В Костроме неожиданная болезнь Бенкендорфа сделала его объектом забот сразу полудюжины дам. Среди них счастливый больной немедленно выделил некую мадемуазель, ежедневно приходившую справляться о его здоровье («но так как могло показаться двусмысленным приходить одной к постели молодого офицера, то она приходила вместе со своей сестрой»). Барышня «была столь недурна», что и болезнь, и задержка в путешествии из-за начавшегося ледохода показались Бенкендорфу кстати. Когда же настала пора трогательного расставания, поклонница снабдила своего героя рекомендательным письмом к подруге в Нижнем Новгороде. Подруга оказалась «прехорошенькой женщиной, пухленькой и очень доступной», а арсенал ухаживаний Бенкендорфа пополнился таким классическим приёмом, как ночное проникновение в окно спальни предмета вожделения. Потом было душещипательное прощание на рассвете накануне отплытия, и «новая и неутолённая страсть» осталась позади. Подобного рода приключения Бенкендорфа продолжались и далее, причём особого упоминания удостоилась встреченная в Екатеринбурге жена полкового командира генерала Певцова: она была «мила, любезна и приятна в обхождении», но осталась в памяти тем, что «высокомерно» отвергла ухаживания нашего любителя лёгких побед. Это разожгло в Бенкендорфе страсть, даже было принятую им за любовь, а вместе с ней и гнев на «тупого солдафона» — мужа, недостойного такой супруги. И тем не менее из Екатеринбурга к границам Сибири незадачливый воздыхатель уехал, получив несколько отказов кряду. (На обратной дороге он снова потерпел фиаско при попытке новой осады неприступной генеральши…)

Сибирь! Как и многие путешественники, Бенкендорф пересекал её границу с чувством какого-то «безотчётного смятения» — ведь он въезжал в край, считавшийся в Европе, да и в Петербурге, землёй ссыльных (их здесь называли «несчастными»). Для передачи этого чувства в записках автор использует довольно поэтичные, хотя и мрачноватые образы: «гибельная тюрьма», «могила позора», «земля, орошённая столькими слезами»… Всё это рождает «грустное и тяжёлое» впечатление от Сибири.

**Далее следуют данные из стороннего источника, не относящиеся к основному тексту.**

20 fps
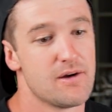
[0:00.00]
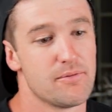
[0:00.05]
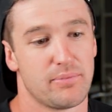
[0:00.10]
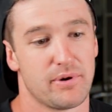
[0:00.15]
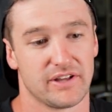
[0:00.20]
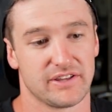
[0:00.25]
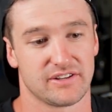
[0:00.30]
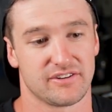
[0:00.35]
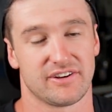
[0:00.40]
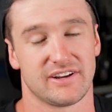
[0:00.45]

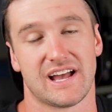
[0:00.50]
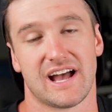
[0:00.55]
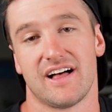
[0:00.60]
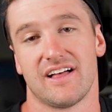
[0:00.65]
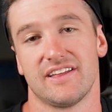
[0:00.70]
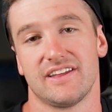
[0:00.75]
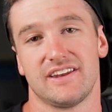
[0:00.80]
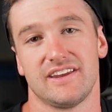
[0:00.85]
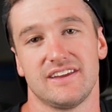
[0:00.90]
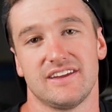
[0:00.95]
But the
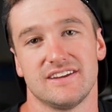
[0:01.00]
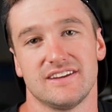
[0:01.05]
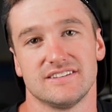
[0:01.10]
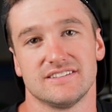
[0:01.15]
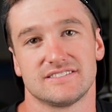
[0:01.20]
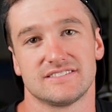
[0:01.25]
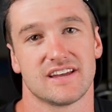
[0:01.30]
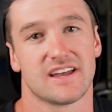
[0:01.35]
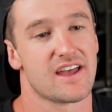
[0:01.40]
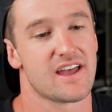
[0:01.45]
reality
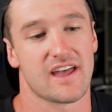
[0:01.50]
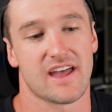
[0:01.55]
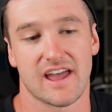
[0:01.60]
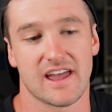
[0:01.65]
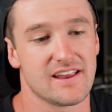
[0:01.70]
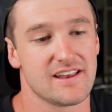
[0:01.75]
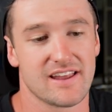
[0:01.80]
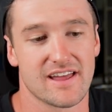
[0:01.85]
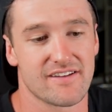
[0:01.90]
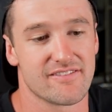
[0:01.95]
is,
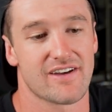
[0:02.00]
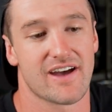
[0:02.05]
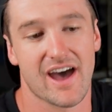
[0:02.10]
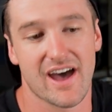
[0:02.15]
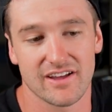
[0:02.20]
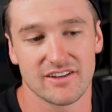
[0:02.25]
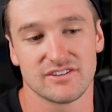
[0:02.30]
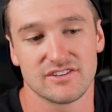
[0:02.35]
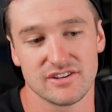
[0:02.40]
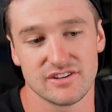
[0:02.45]
he never
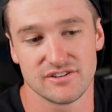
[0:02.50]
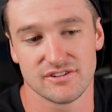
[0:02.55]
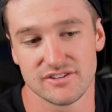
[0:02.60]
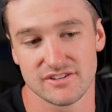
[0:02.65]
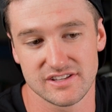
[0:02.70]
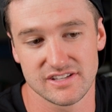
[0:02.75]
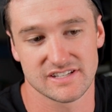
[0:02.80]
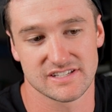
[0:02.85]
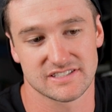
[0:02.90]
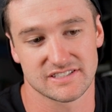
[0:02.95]
had to
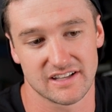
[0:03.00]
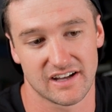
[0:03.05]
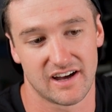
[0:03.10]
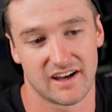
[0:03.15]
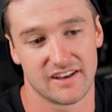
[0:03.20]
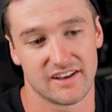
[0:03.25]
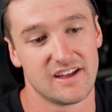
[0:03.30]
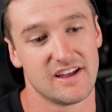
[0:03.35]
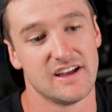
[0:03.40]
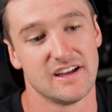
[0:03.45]
do this
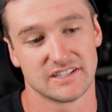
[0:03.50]
stunt.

И вдруг — Тобольск, столица края, после которого мнение Бенкендорфа о Сибири начинает переменяться. Тобольск «скрашивает» его впечатление: в нём есть каменные дома и даже свой театр, в котором играет труппа из ссыльных. Побывавший здесь за год до Бенкендорфа (не по своей воле, а по капризу Павла) немецкий драматург Август Коцебу был потрясён тем, что в тобольском театре идут его пьесы и имя их автора хорошо знакомо губернатору. Пьесы, правда, исполнялись столь своеобразно, что сочинитель выдерживал на спектаклях не более четверти часа. Год спустя Бенкендорфу также запомнилось не столько актерское мастерство ссыльных, сколько вид дирижёра оркестра — итальянца с рваными ноздрями, осуждённого и сосланного за убийство из ревности.